CAGLIARI. Fatte le commissioni in consiglio regionale, c'è da completare la giunta guidata da Christian Solinas. Prendono forma le istituzioni che dovranno guidare la Sardegna per i prossimi cinque anni.  Nel palazzo di via Roma oggi sono arrivate le nomine dei presidenti dei parlamentini interni del Consiglio. Hanno occupato le caselle i sei partiti su undici che hanno raccolto più voti lo scorso 24 febbraio. La Lega ha optato per la prima commissione Autonomia, indicando alla presidenza il vicecapogruppo Pierluigi Saiu. I Riformatori si sono aggiudicati la seconda commissione (Lavoro, Cultura e Formazione professionale) con Alfonso Marras alla presidenza. La terza commissione, che si occupa di Programmazione, Bilancio e Politiche europee, va in quota Fdi, con Paolo Truzzu. La quarta finisce a Forza Italia: Giuseppe Talanas guida il parlamentino che ha competenza su Governo del territorio, Ambiente, Infrastrutture e Mobilità.

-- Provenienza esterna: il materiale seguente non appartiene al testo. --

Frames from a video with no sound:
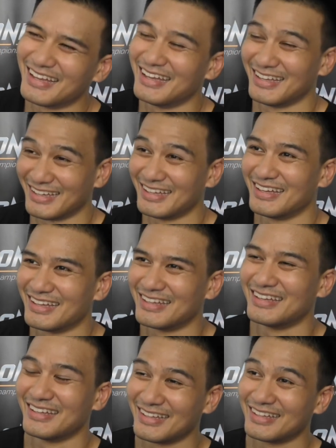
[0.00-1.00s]
Brilliant. Last
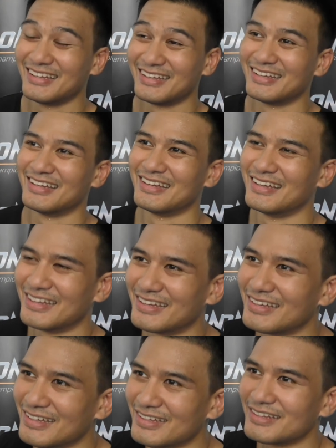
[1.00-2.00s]
question.
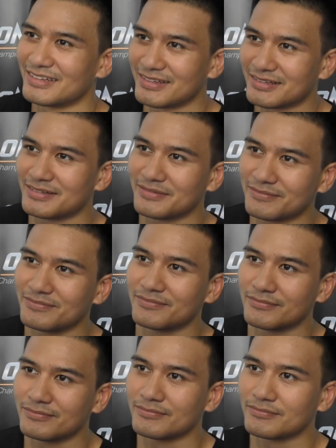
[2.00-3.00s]
What's your prediction for the main
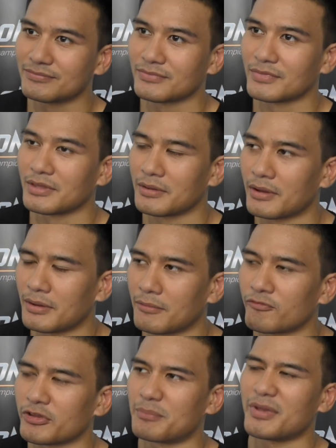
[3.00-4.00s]
event?
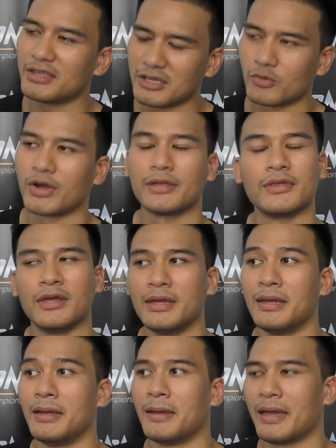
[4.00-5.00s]
For the main event,
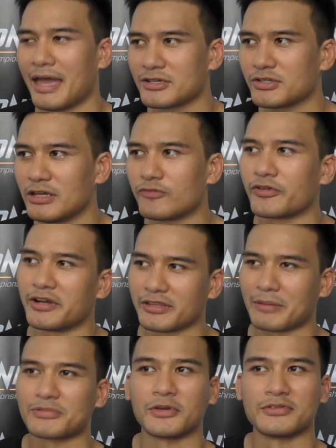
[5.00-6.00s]
actually first
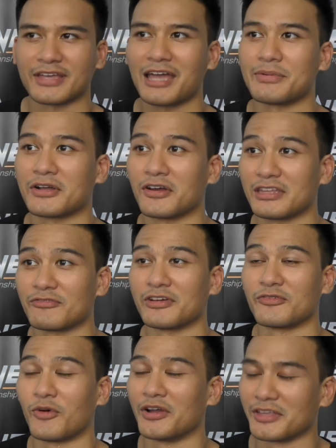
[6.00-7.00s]
I'm so sad because if I
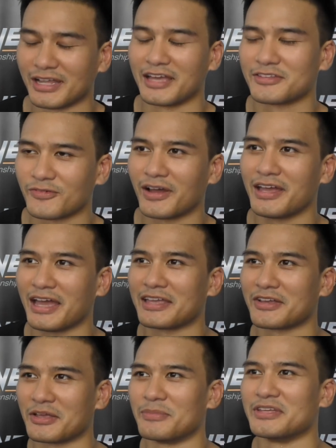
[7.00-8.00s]
won the last fight, I
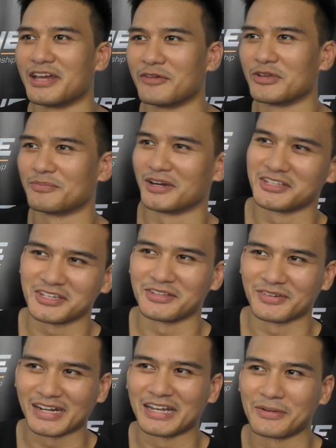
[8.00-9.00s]
going to be there with Martin,
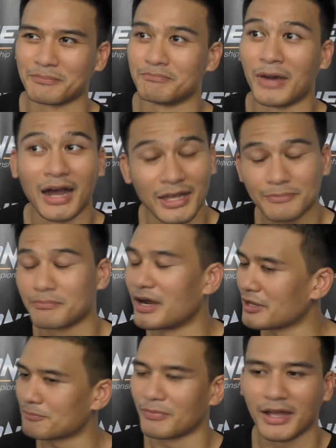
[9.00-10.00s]
right? But
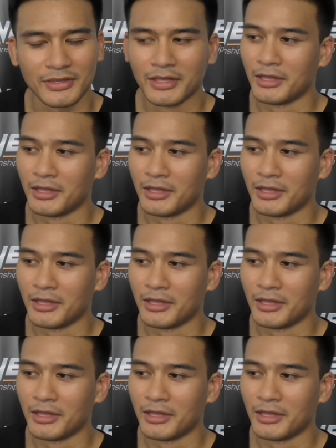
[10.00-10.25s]
but but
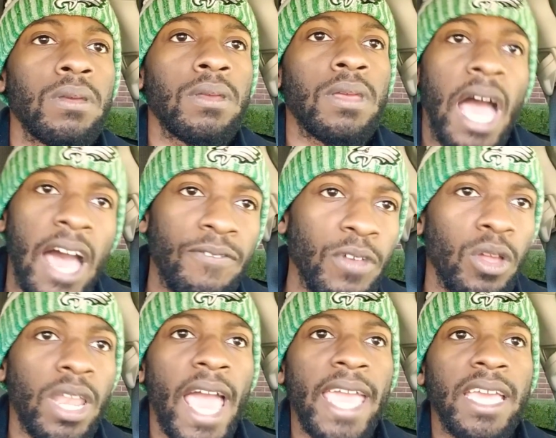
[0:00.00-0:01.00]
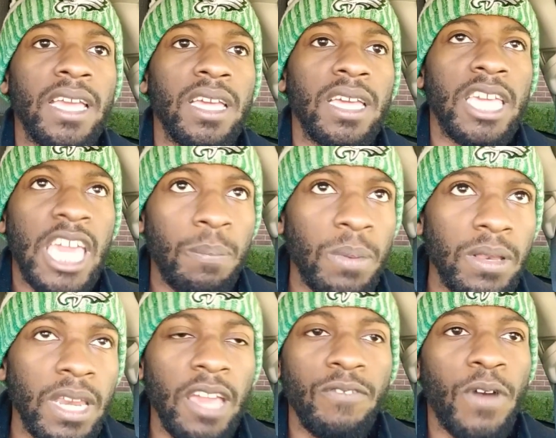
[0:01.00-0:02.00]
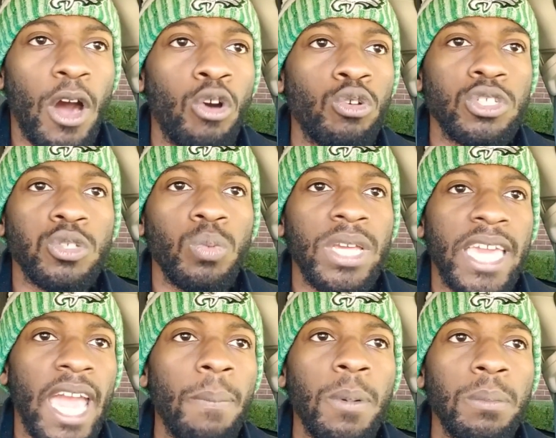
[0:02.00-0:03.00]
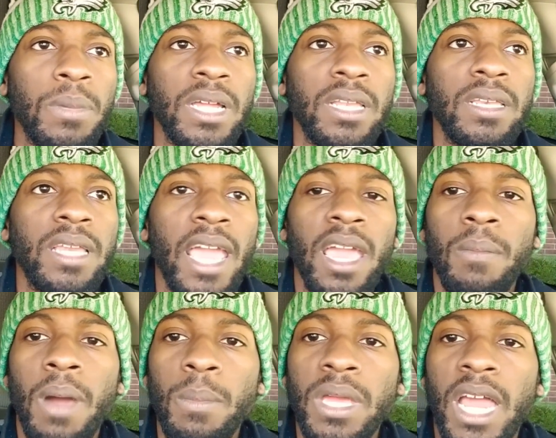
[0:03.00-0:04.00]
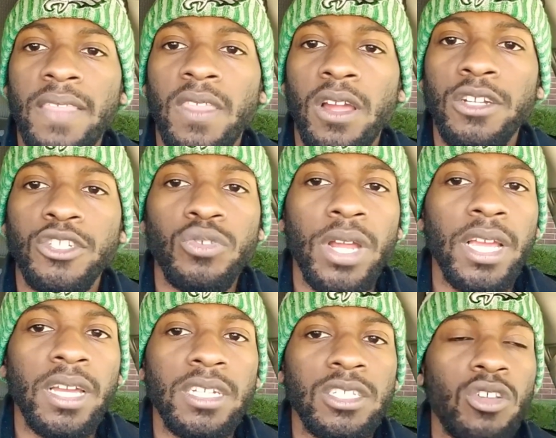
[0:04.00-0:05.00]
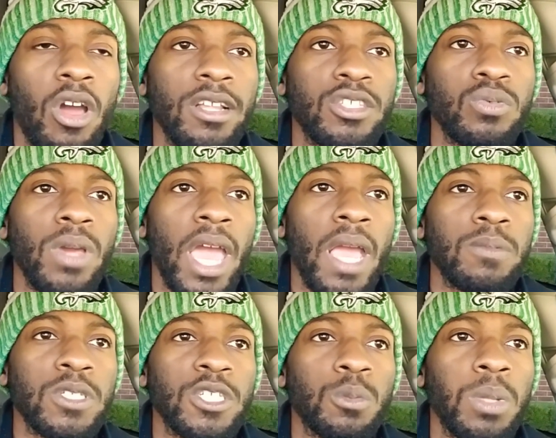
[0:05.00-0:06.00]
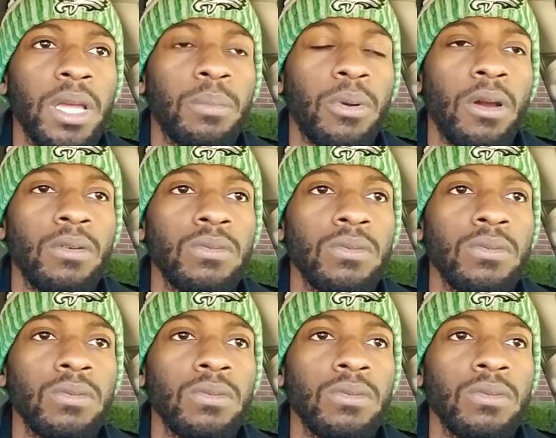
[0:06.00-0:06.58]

I feel like keeping Nick Foles, we kept him, but damn, I mean, our third string could have started 2 games and split, bro.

La quinta commissione, dove prendono forma le leggi su Turismo, Attività produttive, Agricoltura ed Energie, la gestisce il Psd’Az con Piero Maieli. Nella sesta, quella che ha competenza su Sanità e Politiche sociali, il neopresidente è Domenico Gallus, di Sardegna 20venti.  

 
Al termine degli insediamenti, i capigruppo si sono riunti per decidere se convocare o no il consiglio regionale per domenica. Una giorno non casuale: è il 28 aprile, Sa Die de Sa Sardigna. Nei corridoi del consiglio aveva iniziato a circolare le voce secondo la quale Solinas avrebbe scelto proprio quella data, simbolica, per nominare gli assessori che servono a completare la Giunta. Al'appello mancano l'Urbanistica, i Trasporti, gli Affari generali. l'Industria, la Cultura, Agricoltura e Lavori pubblici. Il presidente avrebbe già i nomi in testa. Ma per ora non è dato sapere quali siano.  E forse ci sarà ancora da aspettare: la riunione non ha fatto emergere un accordo tra le parti sulla convocazione dell'assemblea per domenica, il presidente del consiglio regionale Michele Pais si è riservato di decidere entro domani.